Stored data entries

----

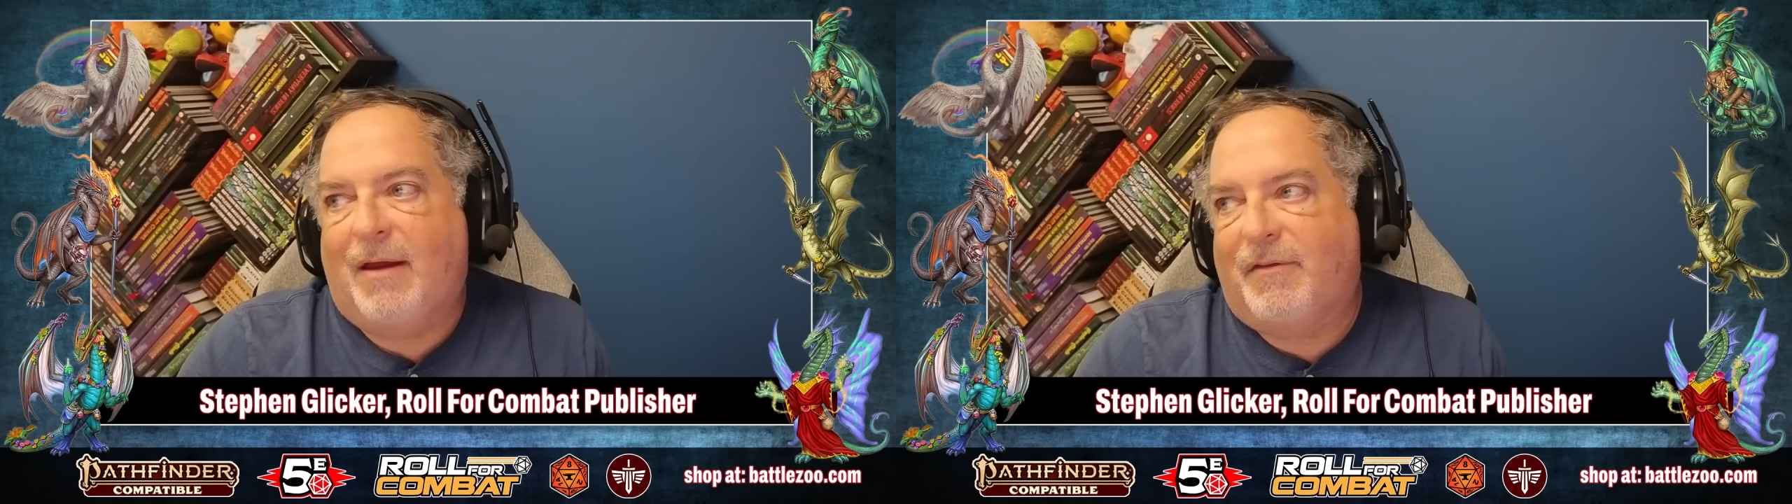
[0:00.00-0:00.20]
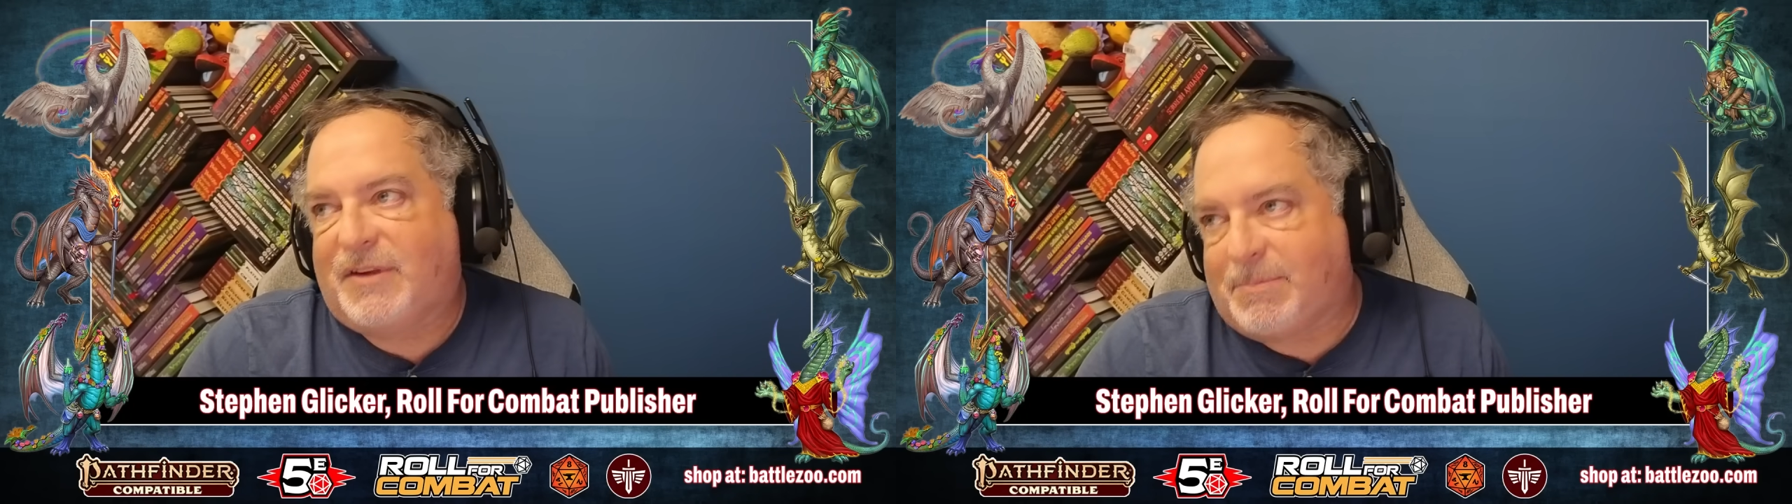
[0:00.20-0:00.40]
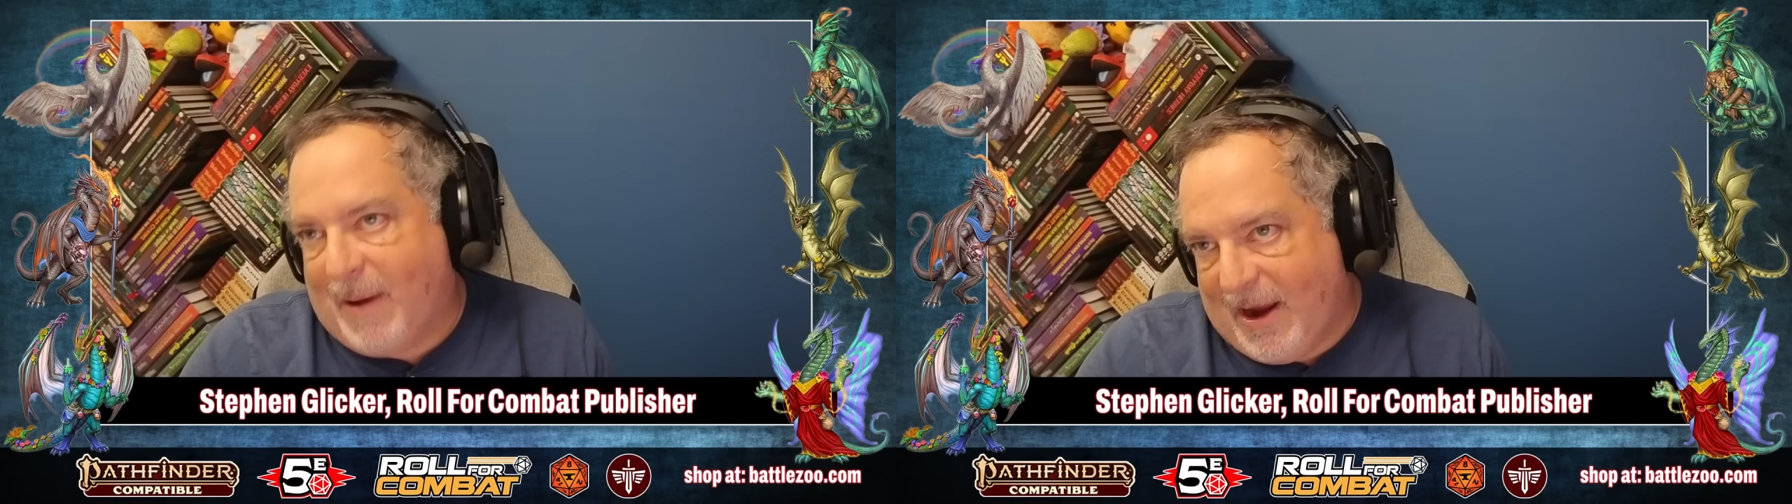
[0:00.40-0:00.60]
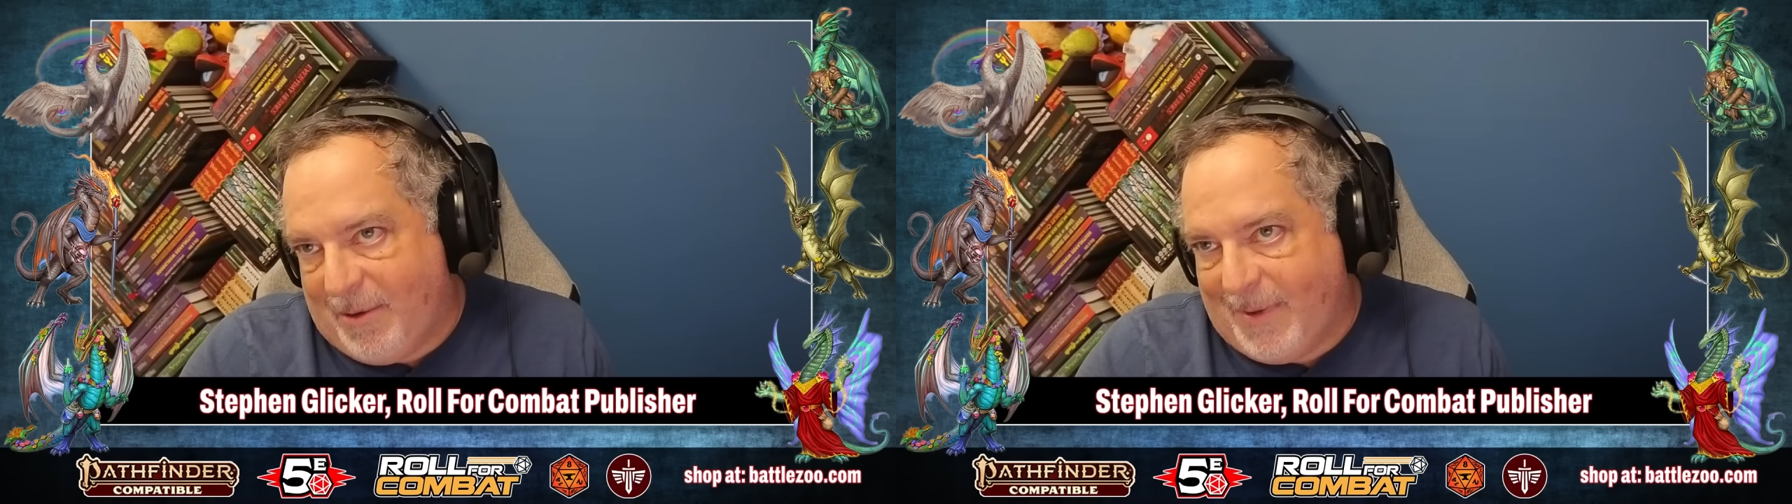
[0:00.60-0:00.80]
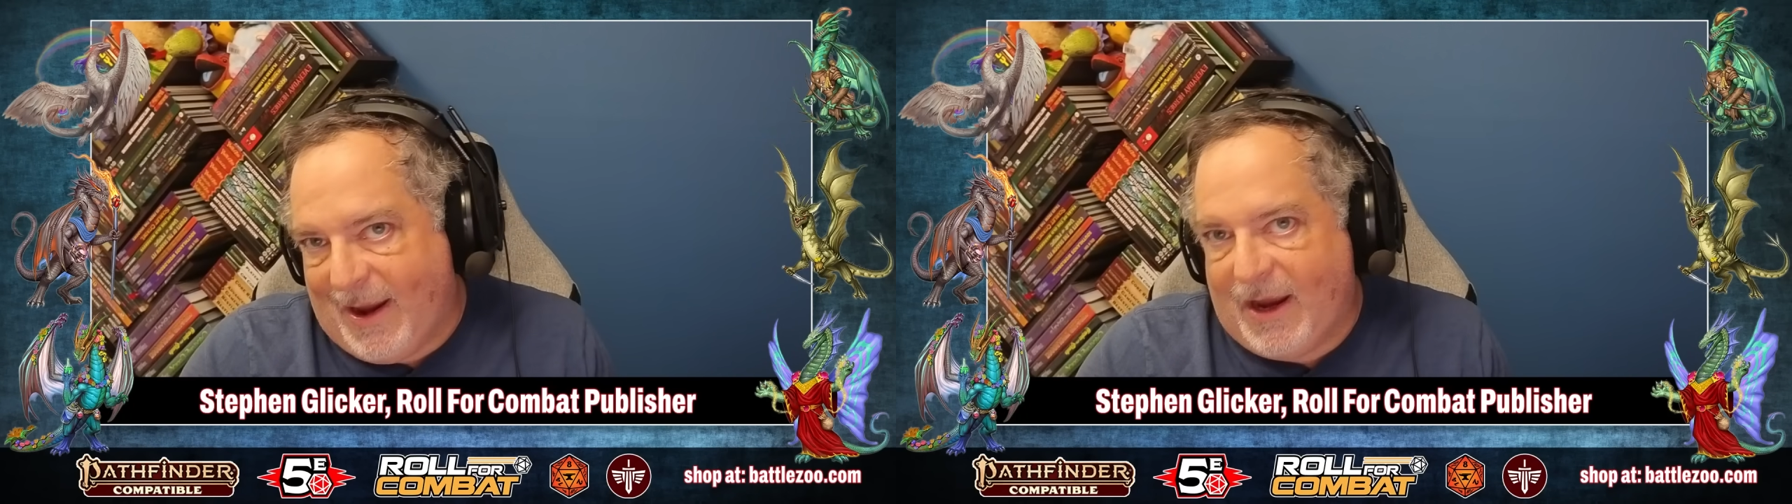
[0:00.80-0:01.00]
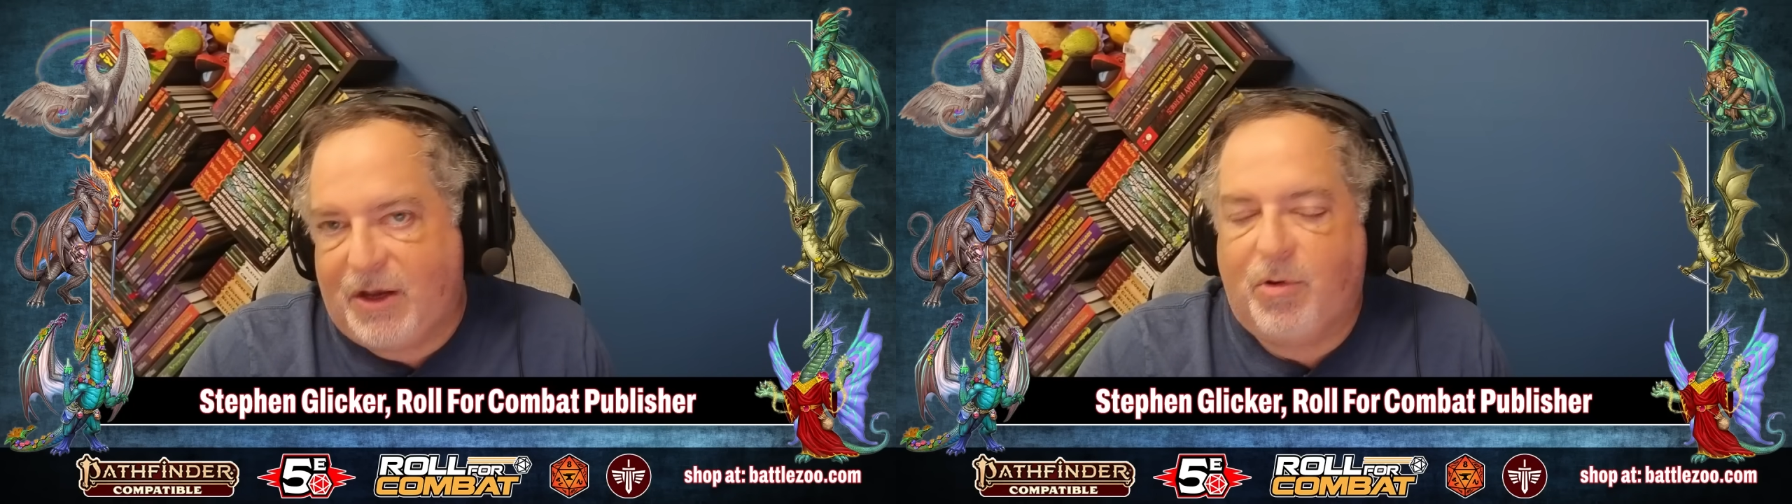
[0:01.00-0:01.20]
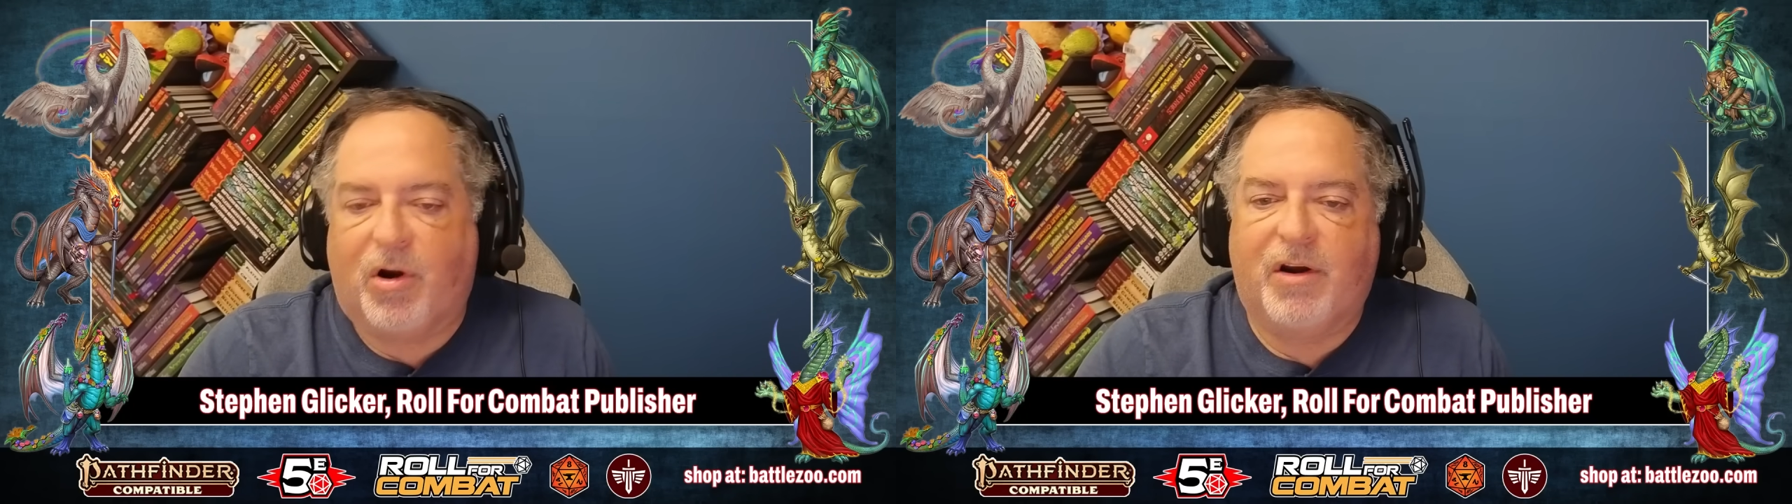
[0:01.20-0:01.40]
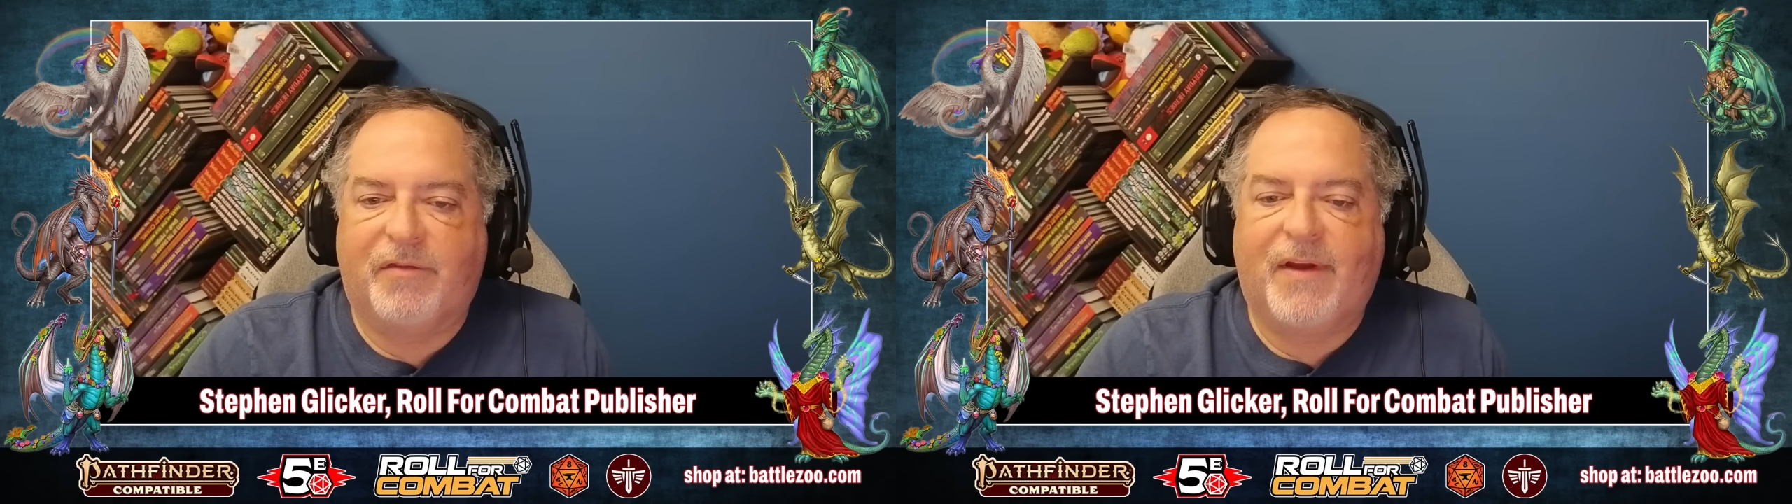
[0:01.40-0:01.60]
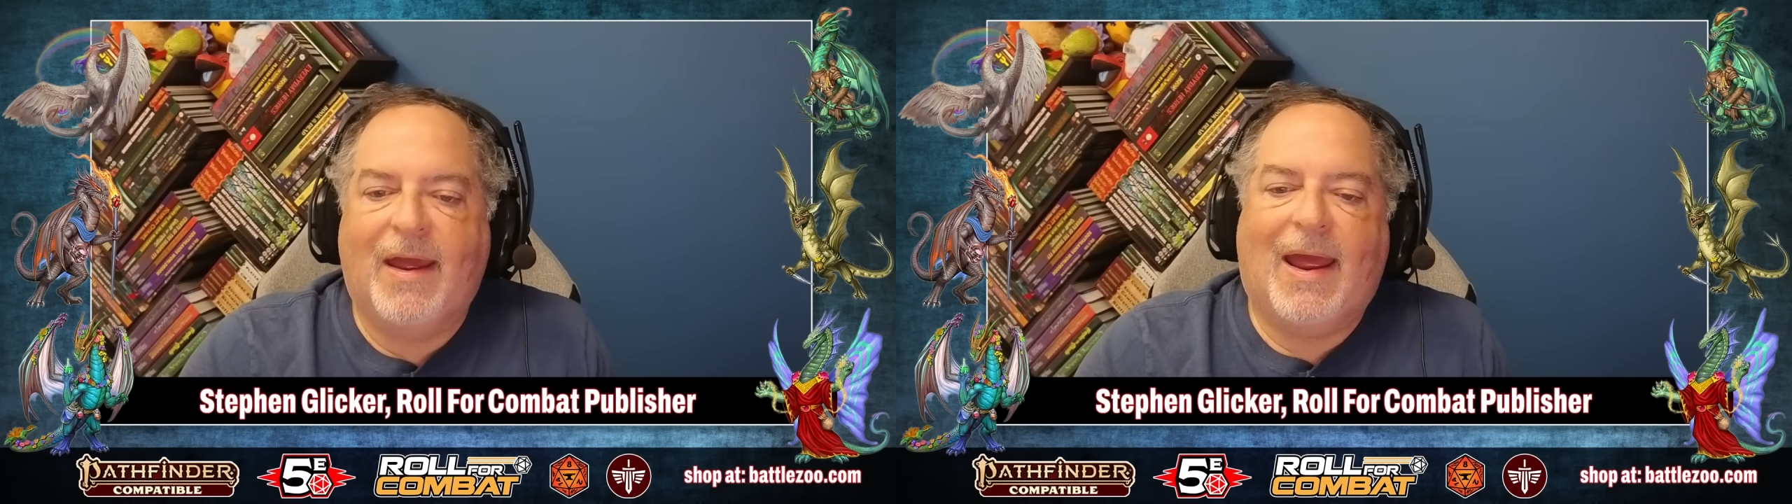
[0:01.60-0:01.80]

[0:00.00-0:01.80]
Spider-Man, you heard of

----

HOW TO COMPLETE THIS TASK →
Each line from the one holding "[0:01.20-0:01.40]" through the last line of the records above must be duplicated exactly, and pictures must not be.

FINAL ANSWER →
[0:01.20-0:01.40]
[0:01.40-0:01.60]
[0:01.60-0:01.80]

[0:00.00-0:01.80]
Spider-Man, you heard of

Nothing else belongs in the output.